SARS-CoV-2 RNA has been found in patients’ feces and in anal swabs for as long as five weeks after symptom onset.  Viable viruses have been cultured from stool (Chen W et al.; Su et al.; Tang A et al.; Wong et al.; World Health Organization-China; Xing et al.; Young et al.; Zhang T, Cui, et al.; Zhang W, Du, et al.).  Anal swab testing might reveal more than nasopharyngeal swab testing about the patient’s infection, and for deciding the length of isolation (Xu et al.).  Some suspect fecal-oral transmission contributes to the epidemic (Wang Y et al; World Health Organization-China; Wong et al.).  But scientists found SARS-CoV-2 RNA in the air, toilet bowls, and surfaces in patients’ bath rooms.  So, the viruses may be coming from the patients breathing or coughing in bathrooms, or feces may be going into the air during defecation or from the swirling water while flushing (Liu, Deng et al.; Liu, Ning, et al.; Ong et al.).

To reduce transmission in bath rooms, people should ventilate and disinfect toilets and surfaces (Liu, Ning, et al.; Ong et al.), and flush with the lid down.
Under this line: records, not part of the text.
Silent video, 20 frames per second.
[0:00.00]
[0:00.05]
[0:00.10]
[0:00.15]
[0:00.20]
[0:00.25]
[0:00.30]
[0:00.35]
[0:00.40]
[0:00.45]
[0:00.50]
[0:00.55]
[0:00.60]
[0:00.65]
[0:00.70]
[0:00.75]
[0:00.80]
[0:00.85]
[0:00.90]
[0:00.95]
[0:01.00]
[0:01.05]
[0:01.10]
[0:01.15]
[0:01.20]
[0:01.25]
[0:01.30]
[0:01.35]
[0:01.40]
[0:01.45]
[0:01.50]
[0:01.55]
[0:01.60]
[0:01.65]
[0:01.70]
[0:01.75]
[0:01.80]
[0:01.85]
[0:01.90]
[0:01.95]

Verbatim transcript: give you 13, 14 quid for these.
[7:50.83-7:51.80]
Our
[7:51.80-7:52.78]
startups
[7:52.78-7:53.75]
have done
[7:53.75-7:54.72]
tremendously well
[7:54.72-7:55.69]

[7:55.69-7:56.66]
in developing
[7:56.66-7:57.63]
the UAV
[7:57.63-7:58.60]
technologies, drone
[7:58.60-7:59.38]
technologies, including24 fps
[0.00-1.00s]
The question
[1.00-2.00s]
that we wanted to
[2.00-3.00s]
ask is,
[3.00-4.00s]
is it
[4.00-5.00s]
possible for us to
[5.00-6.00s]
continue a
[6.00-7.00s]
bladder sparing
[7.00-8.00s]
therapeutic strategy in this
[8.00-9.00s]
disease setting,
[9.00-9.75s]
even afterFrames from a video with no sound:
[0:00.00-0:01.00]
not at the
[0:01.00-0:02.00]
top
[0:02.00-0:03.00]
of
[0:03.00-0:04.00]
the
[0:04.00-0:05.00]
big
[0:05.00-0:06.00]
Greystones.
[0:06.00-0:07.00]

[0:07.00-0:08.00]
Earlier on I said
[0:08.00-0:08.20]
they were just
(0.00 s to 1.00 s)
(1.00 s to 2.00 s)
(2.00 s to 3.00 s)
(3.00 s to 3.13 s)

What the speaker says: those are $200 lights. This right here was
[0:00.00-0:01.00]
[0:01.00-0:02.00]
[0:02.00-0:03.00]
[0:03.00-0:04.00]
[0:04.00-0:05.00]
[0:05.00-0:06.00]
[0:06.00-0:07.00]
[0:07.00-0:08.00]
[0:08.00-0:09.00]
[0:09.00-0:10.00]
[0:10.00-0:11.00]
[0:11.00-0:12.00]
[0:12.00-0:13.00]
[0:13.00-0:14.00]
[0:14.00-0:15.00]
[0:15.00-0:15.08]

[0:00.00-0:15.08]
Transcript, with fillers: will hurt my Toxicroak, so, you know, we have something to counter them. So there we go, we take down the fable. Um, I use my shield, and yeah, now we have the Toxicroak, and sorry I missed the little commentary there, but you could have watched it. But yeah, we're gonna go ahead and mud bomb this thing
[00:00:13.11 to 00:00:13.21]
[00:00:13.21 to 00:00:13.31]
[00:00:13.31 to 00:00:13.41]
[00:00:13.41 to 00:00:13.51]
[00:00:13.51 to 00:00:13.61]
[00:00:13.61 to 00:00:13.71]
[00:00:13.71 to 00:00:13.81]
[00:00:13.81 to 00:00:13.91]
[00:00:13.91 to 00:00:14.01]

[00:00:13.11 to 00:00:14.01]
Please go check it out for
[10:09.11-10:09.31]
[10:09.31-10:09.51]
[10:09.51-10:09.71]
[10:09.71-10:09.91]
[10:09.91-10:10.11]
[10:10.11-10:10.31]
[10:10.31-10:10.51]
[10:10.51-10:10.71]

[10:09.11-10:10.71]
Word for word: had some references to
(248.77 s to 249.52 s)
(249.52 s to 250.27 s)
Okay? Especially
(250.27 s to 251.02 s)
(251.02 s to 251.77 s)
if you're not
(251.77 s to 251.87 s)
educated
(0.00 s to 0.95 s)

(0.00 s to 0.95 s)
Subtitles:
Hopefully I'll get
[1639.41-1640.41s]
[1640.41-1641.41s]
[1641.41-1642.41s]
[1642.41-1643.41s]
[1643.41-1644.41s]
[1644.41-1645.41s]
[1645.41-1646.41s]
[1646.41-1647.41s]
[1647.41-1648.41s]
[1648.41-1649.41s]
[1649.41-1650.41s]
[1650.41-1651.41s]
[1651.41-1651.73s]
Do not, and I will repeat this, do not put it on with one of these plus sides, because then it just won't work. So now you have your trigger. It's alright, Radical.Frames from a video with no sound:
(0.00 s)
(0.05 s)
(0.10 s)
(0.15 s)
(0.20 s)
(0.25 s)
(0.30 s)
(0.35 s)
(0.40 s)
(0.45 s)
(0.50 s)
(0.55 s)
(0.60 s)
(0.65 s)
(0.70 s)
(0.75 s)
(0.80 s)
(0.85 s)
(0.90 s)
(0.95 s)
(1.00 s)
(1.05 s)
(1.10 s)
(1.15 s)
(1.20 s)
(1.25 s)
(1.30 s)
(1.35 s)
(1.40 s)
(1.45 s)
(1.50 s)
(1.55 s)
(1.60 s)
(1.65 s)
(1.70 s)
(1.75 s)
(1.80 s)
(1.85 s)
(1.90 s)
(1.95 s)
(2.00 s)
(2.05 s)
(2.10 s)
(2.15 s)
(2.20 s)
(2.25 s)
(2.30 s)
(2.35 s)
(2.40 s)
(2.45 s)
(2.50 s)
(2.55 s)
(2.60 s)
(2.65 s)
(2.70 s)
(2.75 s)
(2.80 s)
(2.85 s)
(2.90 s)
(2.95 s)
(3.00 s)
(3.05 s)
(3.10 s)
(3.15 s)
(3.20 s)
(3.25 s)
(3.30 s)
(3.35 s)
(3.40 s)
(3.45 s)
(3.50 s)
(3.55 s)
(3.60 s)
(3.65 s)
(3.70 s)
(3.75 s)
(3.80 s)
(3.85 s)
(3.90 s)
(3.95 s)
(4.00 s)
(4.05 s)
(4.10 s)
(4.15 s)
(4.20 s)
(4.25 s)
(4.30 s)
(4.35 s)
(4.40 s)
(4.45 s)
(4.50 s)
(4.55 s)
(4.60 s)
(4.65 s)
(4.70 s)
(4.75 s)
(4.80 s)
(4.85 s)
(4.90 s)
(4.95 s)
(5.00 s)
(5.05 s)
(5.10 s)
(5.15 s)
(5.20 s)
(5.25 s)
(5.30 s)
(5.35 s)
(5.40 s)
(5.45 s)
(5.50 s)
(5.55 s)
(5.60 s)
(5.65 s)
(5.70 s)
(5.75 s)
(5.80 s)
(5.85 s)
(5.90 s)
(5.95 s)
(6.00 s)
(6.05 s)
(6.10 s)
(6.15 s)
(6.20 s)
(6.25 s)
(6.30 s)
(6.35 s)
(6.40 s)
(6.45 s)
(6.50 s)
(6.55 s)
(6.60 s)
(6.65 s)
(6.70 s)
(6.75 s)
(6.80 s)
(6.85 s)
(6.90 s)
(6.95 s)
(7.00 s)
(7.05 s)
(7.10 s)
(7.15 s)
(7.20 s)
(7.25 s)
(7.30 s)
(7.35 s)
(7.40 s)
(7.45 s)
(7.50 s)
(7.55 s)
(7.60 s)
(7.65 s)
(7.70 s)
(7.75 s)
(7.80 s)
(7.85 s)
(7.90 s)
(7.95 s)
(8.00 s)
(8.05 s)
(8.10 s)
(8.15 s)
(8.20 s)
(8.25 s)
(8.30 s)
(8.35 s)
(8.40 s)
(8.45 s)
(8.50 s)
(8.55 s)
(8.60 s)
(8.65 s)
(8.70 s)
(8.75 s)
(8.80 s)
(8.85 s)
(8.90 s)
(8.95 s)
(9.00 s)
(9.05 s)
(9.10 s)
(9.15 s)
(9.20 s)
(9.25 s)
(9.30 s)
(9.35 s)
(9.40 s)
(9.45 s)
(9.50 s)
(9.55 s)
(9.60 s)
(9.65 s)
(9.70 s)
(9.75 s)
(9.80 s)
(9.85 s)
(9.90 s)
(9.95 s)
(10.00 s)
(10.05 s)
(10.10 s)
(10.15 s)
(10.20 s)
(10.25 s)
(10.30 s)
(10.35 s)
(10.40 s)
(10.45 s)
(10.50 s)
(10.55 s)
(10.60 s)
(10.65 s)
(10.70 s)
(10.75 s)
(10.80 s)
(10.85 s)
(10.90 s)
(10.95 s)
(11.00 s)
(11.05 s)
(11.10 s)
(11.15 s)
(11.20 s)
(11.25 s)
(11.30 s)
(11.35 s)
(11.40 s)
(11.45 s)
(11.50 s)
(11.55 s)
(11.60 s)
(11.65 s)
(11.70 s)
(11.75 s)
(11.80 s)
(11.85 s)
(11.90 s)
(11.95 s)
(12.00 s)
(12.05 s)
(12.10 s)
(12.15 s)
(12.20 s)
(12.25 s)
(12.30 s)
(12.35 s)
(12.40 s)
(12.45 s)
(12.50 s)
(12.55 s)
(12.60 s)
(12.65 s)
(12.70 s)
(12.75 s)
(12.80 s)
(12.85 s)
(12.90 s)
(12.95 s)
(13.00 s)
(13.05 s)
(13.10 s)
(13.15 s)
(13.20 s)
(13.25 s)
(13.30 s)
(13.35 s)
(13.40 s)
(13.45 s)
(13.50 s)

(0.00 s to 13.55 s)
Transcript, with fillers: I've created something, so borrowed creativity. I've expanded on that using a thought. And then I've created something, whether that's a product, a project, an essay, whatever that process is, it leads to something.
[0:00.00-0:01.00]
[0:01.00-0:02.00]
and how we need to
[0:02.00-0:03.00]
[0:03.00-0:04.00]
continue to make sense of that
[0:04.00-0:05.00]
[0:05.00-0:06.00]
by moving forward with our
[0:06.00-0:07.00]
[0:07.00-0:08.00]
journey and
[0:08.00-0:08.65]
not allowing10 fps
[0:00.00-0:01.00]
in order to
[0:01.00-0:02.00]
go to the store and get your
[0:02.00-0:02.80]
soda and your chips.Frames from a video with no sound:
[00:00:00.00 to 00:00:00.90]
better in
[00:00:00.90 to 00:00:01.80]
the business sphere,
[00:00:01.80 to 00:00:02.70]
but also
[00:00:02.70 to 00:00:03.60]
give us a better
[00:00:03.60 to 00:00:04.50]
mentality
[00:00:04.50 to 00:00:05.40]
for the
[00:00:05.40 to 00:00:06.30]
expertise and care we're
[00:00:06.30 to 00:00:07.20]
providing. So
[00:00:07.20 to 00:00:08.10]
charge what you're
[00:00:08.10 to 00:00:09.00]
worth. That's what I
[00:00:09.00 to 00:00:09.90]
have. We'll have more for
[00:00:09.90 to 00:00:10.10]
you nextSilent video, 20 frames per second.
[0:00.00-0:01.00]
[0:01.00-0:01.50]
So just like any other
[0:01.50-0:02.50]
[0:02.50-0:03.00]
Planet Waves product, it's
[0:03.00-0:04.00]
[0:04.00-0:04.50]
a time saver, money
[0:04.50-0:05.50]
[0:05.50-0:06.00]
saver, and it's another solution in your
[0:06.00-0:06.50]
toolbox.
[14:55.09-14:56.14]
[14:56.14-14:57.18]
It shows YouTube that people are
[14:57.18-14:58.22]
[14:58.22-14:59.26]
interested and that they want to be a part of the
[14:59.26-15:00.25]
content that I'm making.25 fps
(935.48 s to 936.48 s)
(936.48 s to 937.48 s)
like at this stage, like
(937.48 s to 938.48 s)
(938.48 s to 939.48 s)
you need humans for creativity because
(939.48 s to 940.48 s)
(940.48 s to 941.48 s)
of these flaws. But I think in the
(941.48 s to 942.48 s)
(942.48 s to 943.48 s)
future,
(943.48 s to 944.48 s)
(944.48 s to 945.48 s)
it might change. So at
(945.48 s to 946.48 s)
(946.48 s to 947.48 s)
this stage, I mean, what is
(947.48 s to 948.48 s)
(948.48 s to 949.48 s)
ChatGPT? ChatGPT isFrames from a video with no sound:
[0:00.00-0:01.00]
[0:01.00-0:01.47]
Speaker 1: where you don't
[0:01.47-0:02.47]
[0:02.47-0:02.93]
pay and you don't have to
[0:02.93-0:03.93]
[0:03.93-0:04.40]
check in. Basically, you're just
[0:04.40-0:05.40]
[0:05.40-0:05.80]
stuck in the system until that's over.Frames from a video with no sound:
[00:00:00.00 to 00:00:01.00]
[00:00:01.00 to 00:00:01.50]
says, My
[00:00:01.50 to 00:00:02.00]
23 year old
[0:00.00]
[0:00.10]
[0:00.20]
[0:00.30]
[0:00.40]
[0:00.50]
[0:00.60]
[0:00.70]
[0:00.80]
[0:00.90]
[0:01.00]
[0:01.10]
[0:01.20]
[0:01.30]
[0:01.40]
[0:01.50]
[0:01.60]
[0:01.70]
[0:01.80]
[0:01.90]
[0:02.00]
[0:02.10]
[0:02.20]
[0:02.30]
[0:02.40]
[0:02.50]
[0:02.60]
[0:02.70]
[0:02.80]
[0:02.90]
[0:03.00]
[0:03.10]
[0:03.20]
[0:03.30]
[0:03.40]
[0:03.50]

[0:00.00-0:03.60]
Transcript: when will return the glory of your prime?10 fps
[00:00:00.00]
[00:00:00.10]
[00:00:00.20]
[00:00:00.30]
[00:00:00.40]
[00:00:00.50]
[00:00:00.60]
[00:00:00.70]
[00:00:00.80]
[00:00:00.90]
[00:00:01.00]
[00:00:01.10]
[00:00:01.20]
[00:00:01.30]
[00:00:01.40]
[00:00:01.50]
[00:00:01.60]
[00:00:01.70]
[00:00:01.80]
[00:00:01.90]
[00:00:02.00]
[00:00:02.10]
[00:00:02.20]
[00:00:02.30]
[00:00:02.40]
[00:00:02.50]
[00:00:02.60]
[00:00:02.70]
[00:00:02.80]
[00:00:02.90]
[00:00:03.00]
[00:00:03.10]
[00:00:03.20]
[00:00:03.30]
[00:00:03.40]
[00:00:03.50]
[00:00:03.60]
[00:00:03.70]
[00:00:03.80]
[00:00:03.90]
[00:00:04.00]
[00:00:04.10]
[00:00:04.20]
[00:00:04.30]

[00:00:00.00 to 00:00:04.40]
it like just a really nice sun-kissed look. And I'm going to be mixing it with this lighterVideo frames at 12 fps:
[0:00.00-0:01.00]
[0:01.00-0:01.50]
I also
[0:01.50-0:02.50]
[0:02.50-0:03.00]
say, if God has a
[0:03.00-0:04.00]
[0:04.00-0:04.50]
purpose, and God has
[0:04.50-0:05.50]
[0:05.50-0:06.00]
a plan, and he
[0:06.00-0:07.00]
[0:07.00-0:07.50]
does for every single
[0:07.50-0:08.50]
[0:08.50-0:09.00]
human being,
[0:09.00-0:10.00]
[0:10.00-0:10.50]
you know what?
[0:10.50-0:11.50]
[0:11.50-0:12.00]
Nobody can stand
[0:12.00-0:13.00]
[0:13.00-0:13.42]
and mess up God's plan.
This potential of fecal-oral transmission underscores the benefit of hand washing after defecation.

Scientists found SARS-CoV-2 RNA in wastewater and in rivers receiving wastewater in Italy, indicating that the virus might be transmitted in water, and these methods might serve to monitor community epidemiology (Quilliam et al.).  But they could culture only small amounts of the virus from those samples, showing that water might transmit the virus less than droplets, aerosols, and surfaces (Rimoldi et al.; Thomas).  In response to these findings, scientists in Australia, France, Italy, Netherlands, Nigeria, Palestine, and Spain are monitoring wastewater as an indicator of people’s COVID-19 infections, partly using methods from the Global Polio Eradication Initiative. They found SARS-CoV-2 in wastewater collected weeks before patients in those areas developed symptoms and tested positive for SARS-CoV-2 (Baraniuk; Kelland; O’Reilly et al.).



SARS-CoV-2 RNA has been found in blood (World Health Organization-China; Young et al.; Zhang W et al.).  But this probably rarely transmits to people, because they rarely spill blood into another person’s broken skin.  Since RT-PCR can find almost all those infected, there is low risk of transfusion transmission (Chang et al.; Corman et al.).



SARS-CoV-2 was found in one patient’s urine, and cultured in cells (Sun et al.).  It was not detected in any infected people’s urine in several other studies (Lo et al.; To, Tsang, Leung et al.; Wang W, Xu, et al; Young et al.).